- The Miami Orange Bowl in Miami, Florida, hosted the Orange Bowl.
- Date: January 1, 1962
- Season: 1961
- Stadium: Orange Bowl
- Location: Miami, Florida
- Favorite: LSU by 13 points
- Referee: Cliff Ogden (Big 8) (split crew: Big 8, SEC)
- Attendance: 62,391

United States TV coverage
- Network: ABC
- Announcers: Curt Gowdy, Paul Christman

= 1962 Orange Bowl =

American college football bowl game

The 1962 Orange Bowl was the 28th edition of the college football bowl game, played at the Orange Bowl in Miami, Florida, on Monday, January 1. Part of the 1961–62 bowl game season, the No. 4 LSU Tigers of the Southeastern Conference (SEC) defeated the No. 7 Colorado Buffaloes of the Big Eight Conference, 25–7.

==Teams==

===LSU===

The Tigers, who slipped from an 11-0 national championship season in 1958 and a 9-2 follow-up in 1959 to 5-4-1 in 1960, recovered from a loss to Rice in their season opener to win their next nine games and tie Alabama for the SEC championship.

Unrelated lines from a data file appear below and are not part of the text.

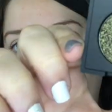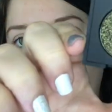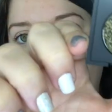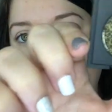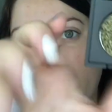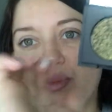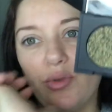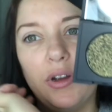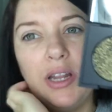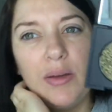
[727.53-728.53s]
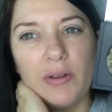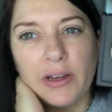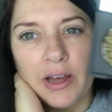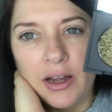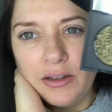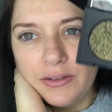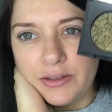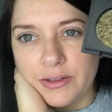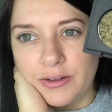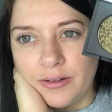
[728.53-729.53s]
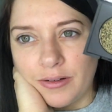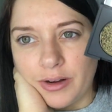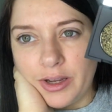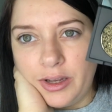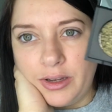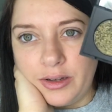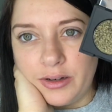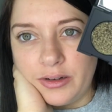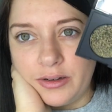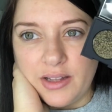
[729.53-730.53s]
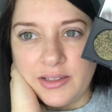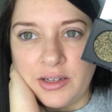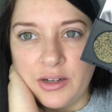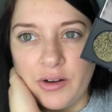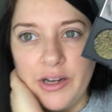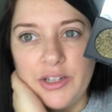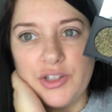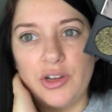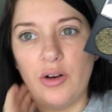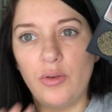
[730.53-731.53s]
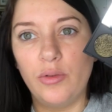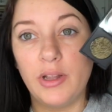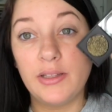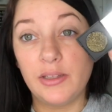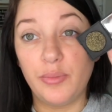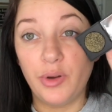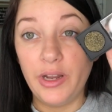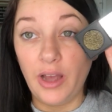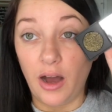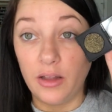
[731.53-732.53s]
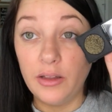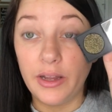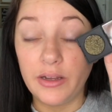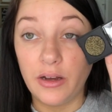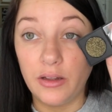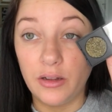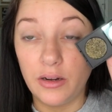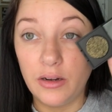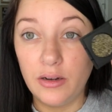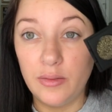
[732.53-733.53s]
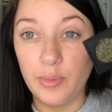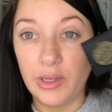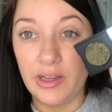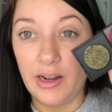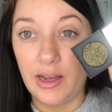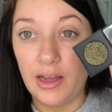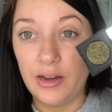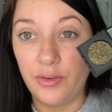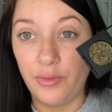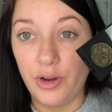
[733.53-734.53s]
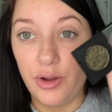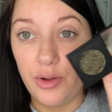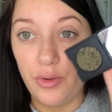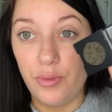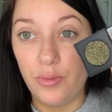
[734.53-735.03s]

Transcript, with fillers: It looks pretty, but it kind of looks green. It's like a greenish gold. It's a pretty holiday color, but I don't know if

The Tigers and Crimson Tide did not play, the third season of a five-year hiatus in the series.

LSU implemented their "three-platoon system." which included the "Chinese Bandits" defensive unit.

==Game summary==
The game kicked off at 1 pm and was played in a drizzle, the first rain at an Orange Bowl.

===Scoring===
First quarter
- LSU - FG-Wendell Harris 30 yds; 3–0 LSU
- LSU - Safety—punt blocked out of end zone; 5–0 LSU
Second quarter
- Colo - TD-Loren Schweninger 59-yard interception return (Hillebrand kick); 5–7 Colorado
- LSU - TD-Charles Cranford 1-yard run (2-point conversion failed); 11–7 LSU
Third quarter
- LSU - TD-Jimmy Field 9-yard run (Harris kick); 18–7 LSU
- LSU - TD-Gene Sykes recovered blocked punt in end zone (Harris kick); 25–7 LSU
Fourth quarter
No scoring
Source:

==Aftermath==
It was the final game for both head coaches: Colorado's Sonny Grandelius was fired in March in the wake of numerous NCAA rule violations, and Paul Dietzel left for Army, then returned to LSU as athletic director in 1978.

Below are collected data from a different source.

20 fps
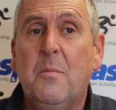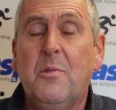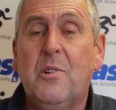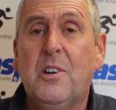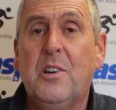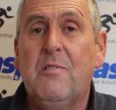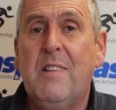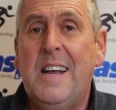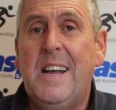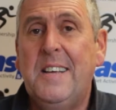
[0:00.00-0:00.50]

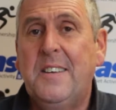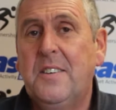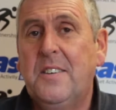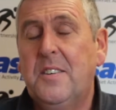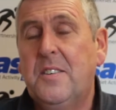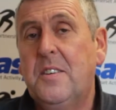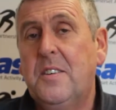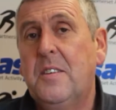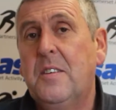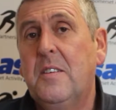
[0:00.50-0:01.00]

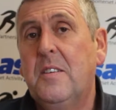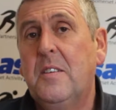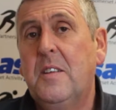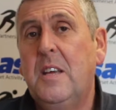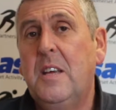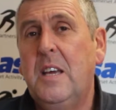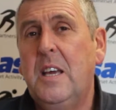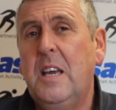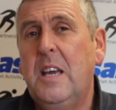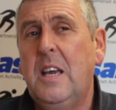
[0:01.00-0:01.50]
progressed,
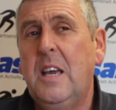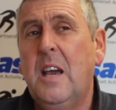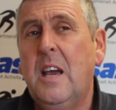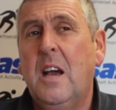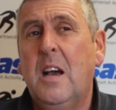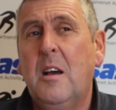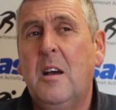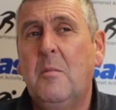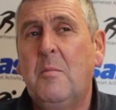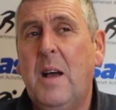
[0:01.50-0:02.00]
the
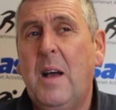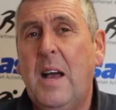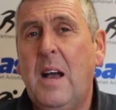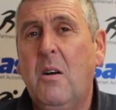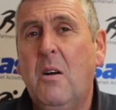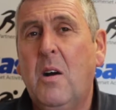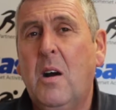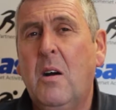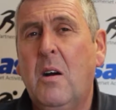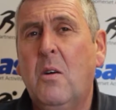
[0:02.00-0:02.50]

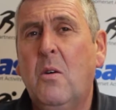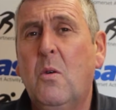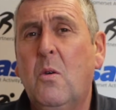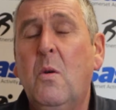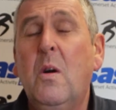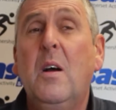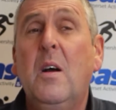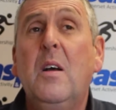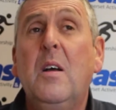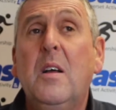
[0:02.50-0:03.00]
alcohol
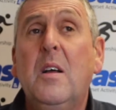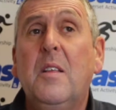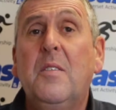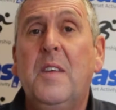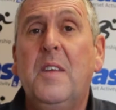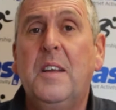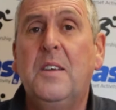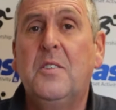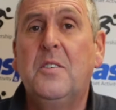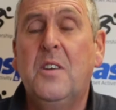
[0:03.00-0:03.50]

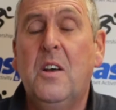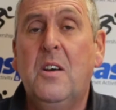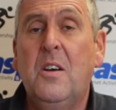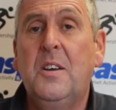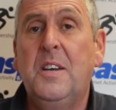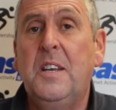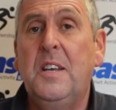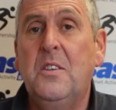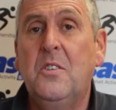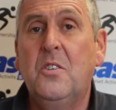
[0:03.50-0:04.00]
then
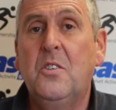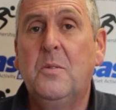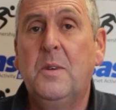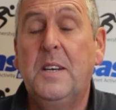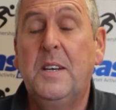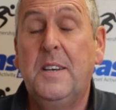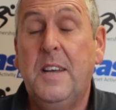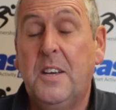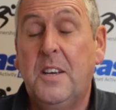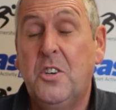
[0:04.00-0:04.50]
turned into an
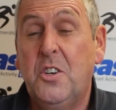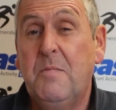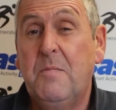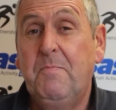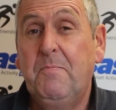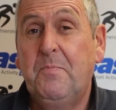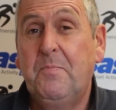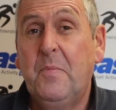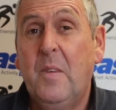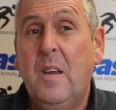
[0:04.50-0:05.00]
addiction,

The next season, Colorado won just two games under interim head coach Bud Davis (who later served as LSU's Chancellor), who was succeeded by Eddie Crowder in January 1963.
The program's next appearance in a major bowl was after the 1976 season, also in the Orange.

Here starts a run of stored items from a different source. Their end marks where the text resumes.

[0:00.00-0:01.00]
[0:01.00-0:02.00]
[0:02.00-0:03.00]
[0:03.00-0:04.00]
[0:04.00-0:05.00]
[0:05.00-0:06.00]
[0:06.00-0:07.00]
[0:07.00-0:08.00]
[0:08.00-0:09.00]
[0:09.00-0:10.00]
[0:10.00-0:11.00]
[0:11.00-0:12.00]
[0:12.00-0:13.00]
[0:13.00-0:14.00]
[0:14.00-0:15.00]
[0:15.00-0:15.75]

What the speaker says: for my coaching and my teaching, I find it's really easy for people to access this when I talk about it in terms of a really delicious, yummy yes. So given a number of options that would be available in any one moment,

LSU's next major bowl appearance was the following year, with a shutout win in the Cotton; their next Orange Bowl was in January 1971. Charles McClendon, Dietzel's top assistant, ascended to head coach and remained through the 1979 season, compiling a 137-59-7 record. McClendon remains LSU winningest coach as of 2025.